New York. The name says it all. Here, in the city that constantly reinvents and reimagines itself, you’ll find everything that is innovative, cutting-edge and on the cusp.
Intersect by Lexus in the Meatpacking District from the luxury car brand is arguably the city’s first lifestyle restaurant. Only no cars are either on display or for sale here; instead products are subtly installed and art is exhibited to create an aspirational environment in the multifloor industrial space. To keep things interesting and to encourage customers to come back again and again, Intersect by Lexus rotates its chefs, thereby assuring a new culinary experience every few months.
Rotation, as a trend, is not unique to Intersect by Lexus. Pop-up shops—establishments that are here today and gone tomorrow—have helped redefine retail in New York. One such is Fattobene, which the MoMA Design Store is hosting in its SoHo location through Sept. 29. This is a prime example of how the world—in this case, Italy—is brought unfiltered to NYC. Fattobene (“well made” in translation), the brainchild of Anna Lagorio and Alex Carnevali, dedicates itself to promoting everyday Italian objects. Accessories for the home, as well as stationery and gifts, are all made in Italy and attest to that country’s renowned craftsmanship and timeless design.

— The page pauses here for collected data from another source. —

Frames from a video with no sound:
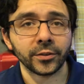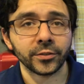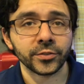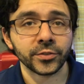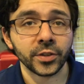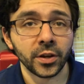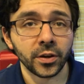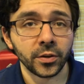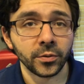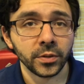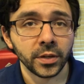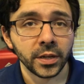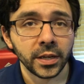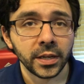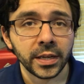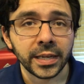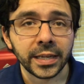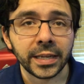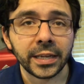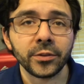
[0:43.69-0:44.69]
So
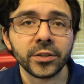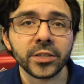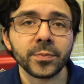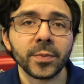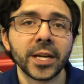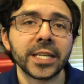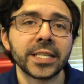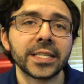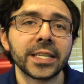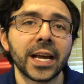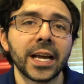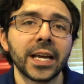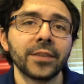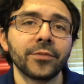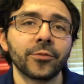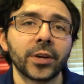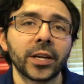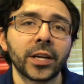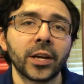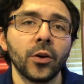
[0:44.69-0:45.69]
here's my design
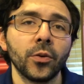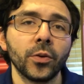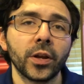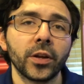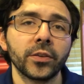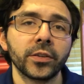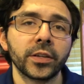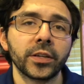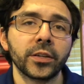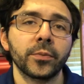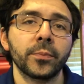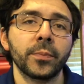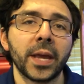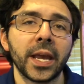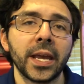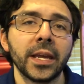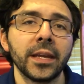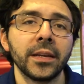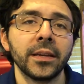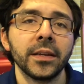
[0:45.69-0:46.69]
for a coat hanger
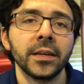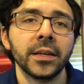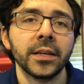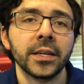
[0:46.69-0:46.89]
made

Setting its sights on a permanent base in the metropolitan New York area is American Dream, located in East Rutherford, New Jersey, just seven miles west of Midtown Manhattan, and scheduled to open Oct. 25. Expectations are high for the shopping, dining, entertainment and fashion complex, which occupies 3 million square feet. All the buzzwords—experiential, immersive, entertaining, curated—apply. On the premises are an indoor Nickelodeon Universe Theme Park and DreamWorks Water Park, North America’s first indoor snow sports center, 18 holes of miniature golf, a Legoland Discovery Center—and that’s before you get to top-ticket outposts of Saks Fifth Avenue, Tiffany & Company and Dolce Gabbana. American Dream just might be the revolutionary and innovative destination that brick-and-mortar shopping has been searching for.
Certainly consumers are receptive and willing to go the distance when something new comes their way, like Empire Outlets, NYC’s first outlet center, a scenic ferry ride away in Staten Island.
If retail recognizes the need for a makeover to combat the internet, long-standing New York attractions are also in the market for reinvention to keep themselves fresh and relevant. In August, the Empire State Building, a dominant presence on the New York skyline since 1931, opened the second phase of its $165 million reimagined Observatory Experience. Visitors to the second-floor gallery now take a digitally enhanced journey through nine exhibits. Sure to please is the King Kong exhibit in which Kong’s fingers break through the walls of an upper-story office. Step into the giant ape’s hands as he climbs the tower, and you’ll feel his awesome strength. That’s immersive.
While the Museum of Modern Art gears up for its own reinvention and reopening in enhanced digs on Oct. 21, the Solomon R. Guggenheim Museum has been celebrating all year the 60th anniversary of its landmark Frank Lloyd Wright building. The Gugg has always been ahead of the curve—and interactive. Just take a walk up its spiral ramp. After 60 years, it’s still a trip. Truth is, not everything has to be brand-new to be of the moment in New York.
The Play’s the Thing
For lovers of serious drama, there is a bonanza of plays, either just opened or about to open on Broadway. And since many have limited runs, now is the time to see them. Here’s our pick of the bunch.
Jake Gyllenhaal and Tom Sturridge stride the stage like the acting colossi they are in this double bill of moving, deeply thoughtful monologues about what lies between birth and death. Hurry, the show closes Sept. 29.
Can Oscar winner Marisa Tomei erase the memory of fellow Oscar winner Anna Magnani in the role of tempestuous Serafina in this revival of Tennessee Williams’ dramedy? Our money’s on Marisa.
Love him or hate him, President Lyndon B. Johnson’s larger-than-life persona is Shakespearean, so it comes as no surprise that Brian Cox, who has trod the Royal Shakespeare Company’s stage, is playing him.
Playwright Harold Pinter can be an acquired taste, but not this revival’s star—Tom Hiddleston.